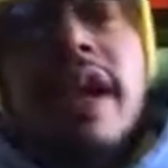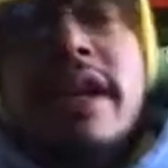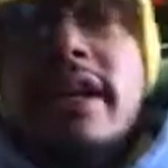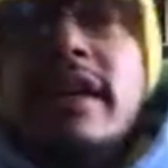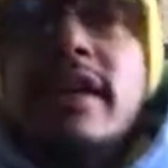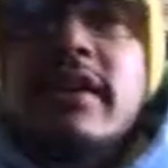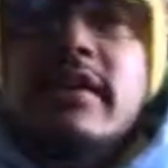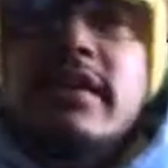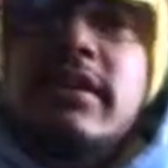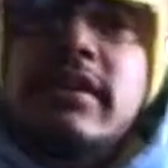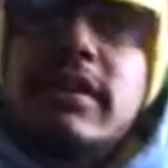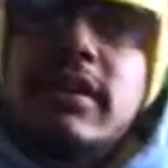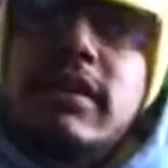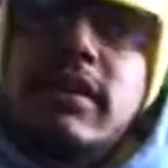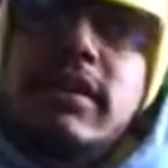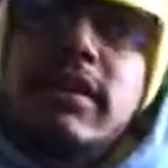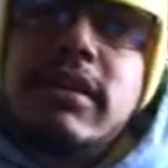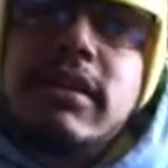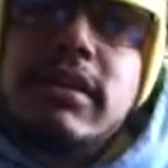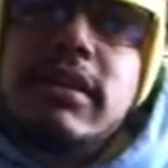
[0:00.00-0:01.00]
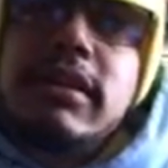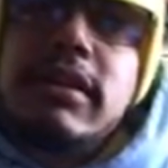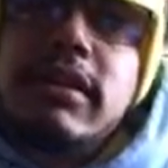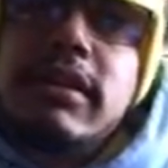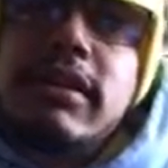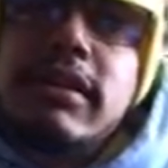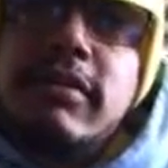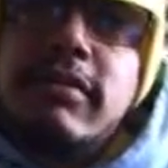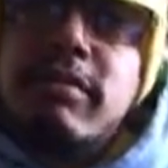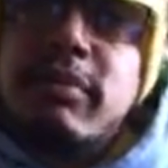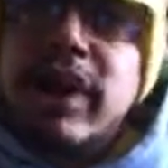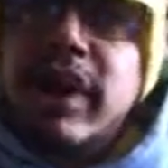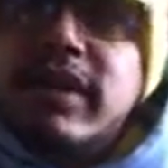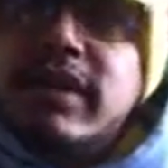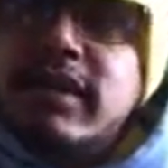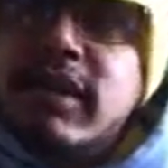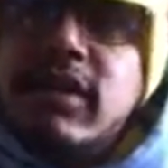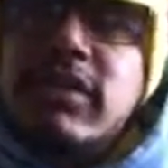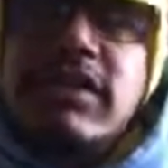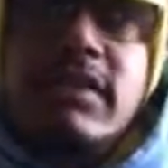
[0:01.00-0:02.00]
that I didn't.
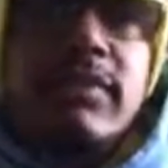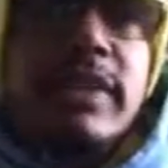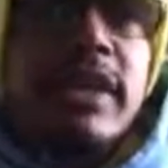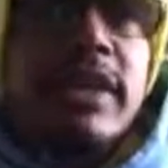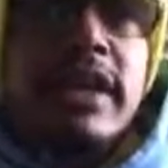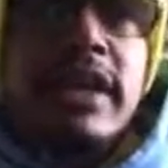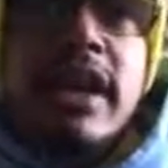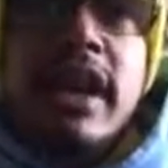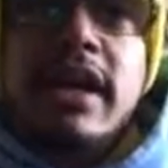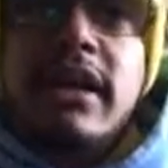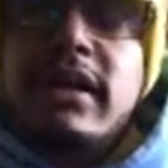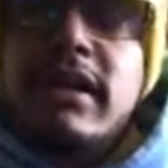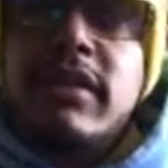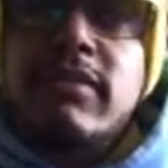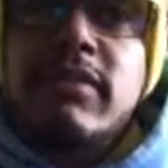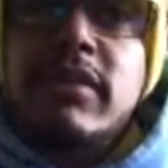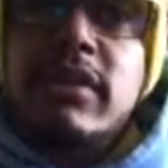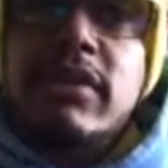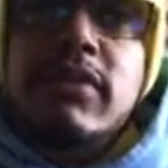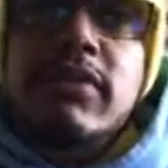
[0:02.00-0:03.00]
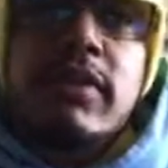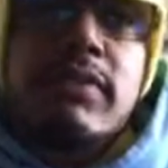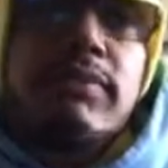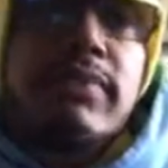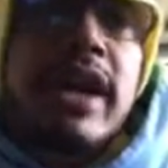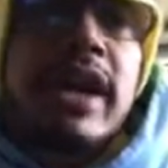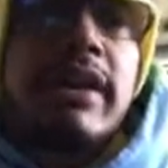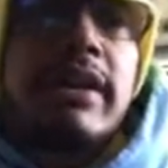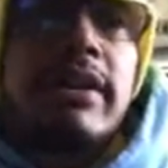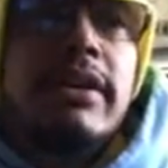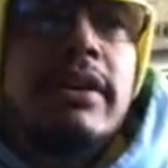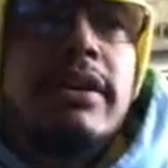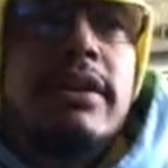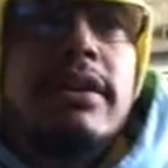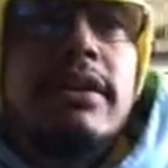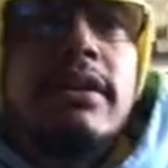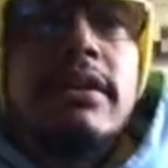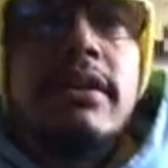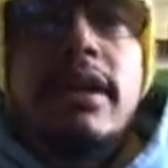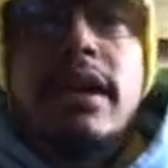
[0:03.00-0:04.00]
But ultimately, I could have maneuvered better.
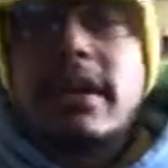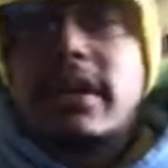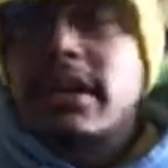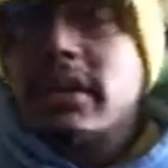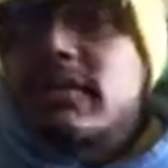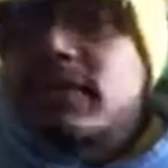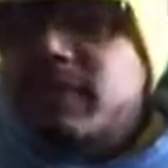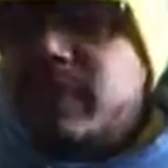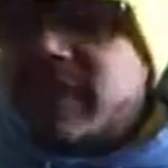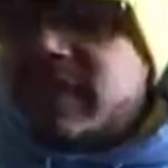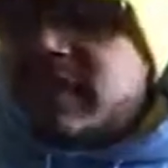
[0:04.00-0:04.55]
I could have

YOUR OBJECTIVE:
The copy must match the listing above exactly, except that it holds no pictures.

TASK OUTPUT:
[0:00.00-0:01.00]
[0:01.00-0:02.00]
that I didn't.
[0:02.00-0:03.00]
[0:03.00-0:04.00]
But ultimately, I could have maneuvered better.
[0:04.00-0:04.55]
I could have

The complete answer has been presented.